One, an elderly Turkish woman, said: "They are our guests, not refugees. "When I was young, they used to be our relatives as there was no border - we all used to be together."
One NGO worker resembled the relationship between the Turkish people and Syrians fleeing their country to the "ansar-muhajir," referred to in Islamic history as the "ansar" (those who help) and the "muhajir" (those who migrated) with respect to the Muslim community that was forced, during the time of Prophet Muhammad, to leave their homeland and ask another community for help. He said: "The phrase emphasizes the responsibility that exists between Muslims to aid each other. "While those people who are suffering give their test to God here in this world, those who witness the situation are giving their test to humanity.
Thus, we have a position in this massacre as witnesses," he said. "Life is difficult here," said Celaleddin Güven, the mayor of the city of Şanlıurfa, which has more than 100,000 years of history and a 230-kilometer- border with Syria. "Those who are helping Syrians are themselves hungry, but the awareness of the situation in Syria keeps them moving ahead," he said.
The border between Syria and Turkey divides thousands of families as it never existed nearly 50 years ago, and no passport was required for people to visit each other.
Yasin Aktay, deputy chairman of the AK Party, said the massacre in Syria was one of the greatest in modern times, and the responsibility towards those who need help is asked of followers within all religions, not just Islam.
He said it was "tragic" that EU countries had decided to receive only 17,000 Syrian refugees from Turkey to lighten Turkey's responsibilities on the issue, as Harran Camp alone holds more Syrians than the number of refugees European countries have pledged to host.
Aktay argued that EU states were not actually helping Syrians, but being selective with those they were looking to transfer to their countries by taking in only qualified people, like engineers and doctors. "We must make sure they aren't just picking the best apples from the greengrocery," added one local official from the Turkish charity network Syria Humanitarian Aid Platform, which was established two years ago and distributes 400 loaves of bread each morning to those living outside of the camps, as well as providing a consultation services.
Osman Atalay from the Islamic Humanitarian Help charity reported that 2,761 trucks carrying humanitarian aid had been sent to Syria and TL 254 million given to Syrians.
Seventeen schools have also been constructed within Syria's borders, along with 40 bakeries, 12 mills, 13 wells, 19 food distribution centers and 15 orphanages. "I am even afraid to look at the news on Syria; I know Bashar will win the elections, which means there will be no way to go back home," Hala said.
A presidential vote is being held Tuesday in the parts of Syria that are under government control amid the ongoing civil war.

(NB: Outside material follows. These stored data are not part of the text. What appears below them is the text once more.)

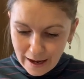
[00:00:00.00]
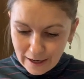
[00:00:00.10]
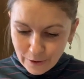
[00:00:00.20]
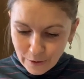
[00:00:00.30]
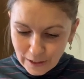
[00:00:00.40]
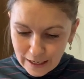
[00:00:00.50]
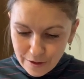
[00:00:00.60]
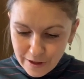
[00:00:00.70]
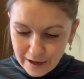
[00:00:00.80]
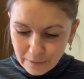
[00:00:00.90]
And
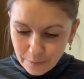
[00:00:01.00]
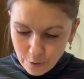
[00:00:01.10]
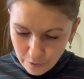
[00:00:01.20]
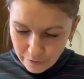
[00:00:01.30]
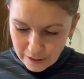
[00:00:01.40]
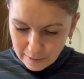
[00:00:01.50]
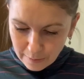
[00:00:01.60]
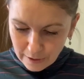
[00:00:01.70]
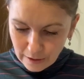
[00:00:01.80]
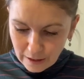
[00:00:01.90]
only the
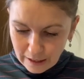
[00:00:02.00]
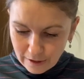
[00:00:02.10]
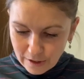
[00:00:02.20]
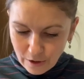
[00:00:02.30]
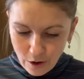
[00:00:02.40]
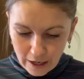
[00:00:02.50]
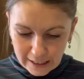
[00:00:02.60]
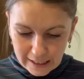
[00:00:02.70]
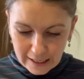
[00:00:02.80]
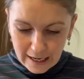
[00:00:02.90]
unprofitable is
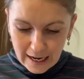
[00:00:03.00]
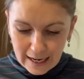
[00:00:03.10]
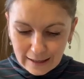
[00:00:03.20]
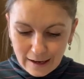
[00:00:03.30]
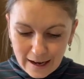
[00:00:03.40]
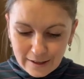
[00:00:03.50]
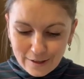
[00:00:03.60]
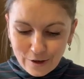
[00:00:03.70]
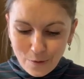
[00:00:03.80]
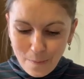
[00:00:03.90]
caught. And
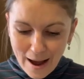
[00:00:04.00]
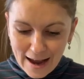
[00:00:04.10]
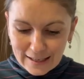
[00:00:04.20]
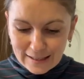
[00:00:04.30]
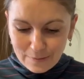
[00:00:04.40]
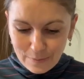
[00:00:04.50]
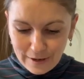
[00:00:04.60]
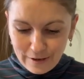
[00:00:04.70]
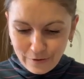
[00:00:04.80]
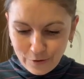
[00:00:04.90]
let your best
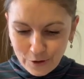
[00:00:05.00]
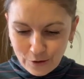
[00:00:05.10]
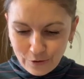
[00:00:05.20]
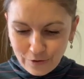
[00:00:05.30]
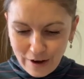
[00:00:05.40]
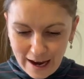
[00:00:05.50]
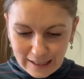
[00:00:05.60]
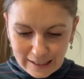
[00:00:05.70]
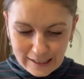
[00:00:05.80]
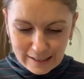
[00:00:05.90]
be for your
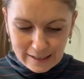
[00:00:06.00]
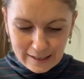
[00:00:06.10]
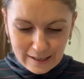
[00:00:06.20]
friends.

President al-Assad is widely expected to win the election for another seven-year term in office, as the Syrian opposition has denounced the polls as a "mockery. But we have to keep moving," Hala said, adding: "Everybody needs to find something to keep their mind busy in camp life. It is an experience, although a bad one."
The Ankara-based Turkish thinkthank, the Center for Middle Eastern Strategic Studies, recently released a report indicating about 150,000 people have been killed in Syria, while three million have crossed into Turkey, Lebanon, Jordan and Iraq. Six million people have been displaced within Syria - more than 75 percent of them children.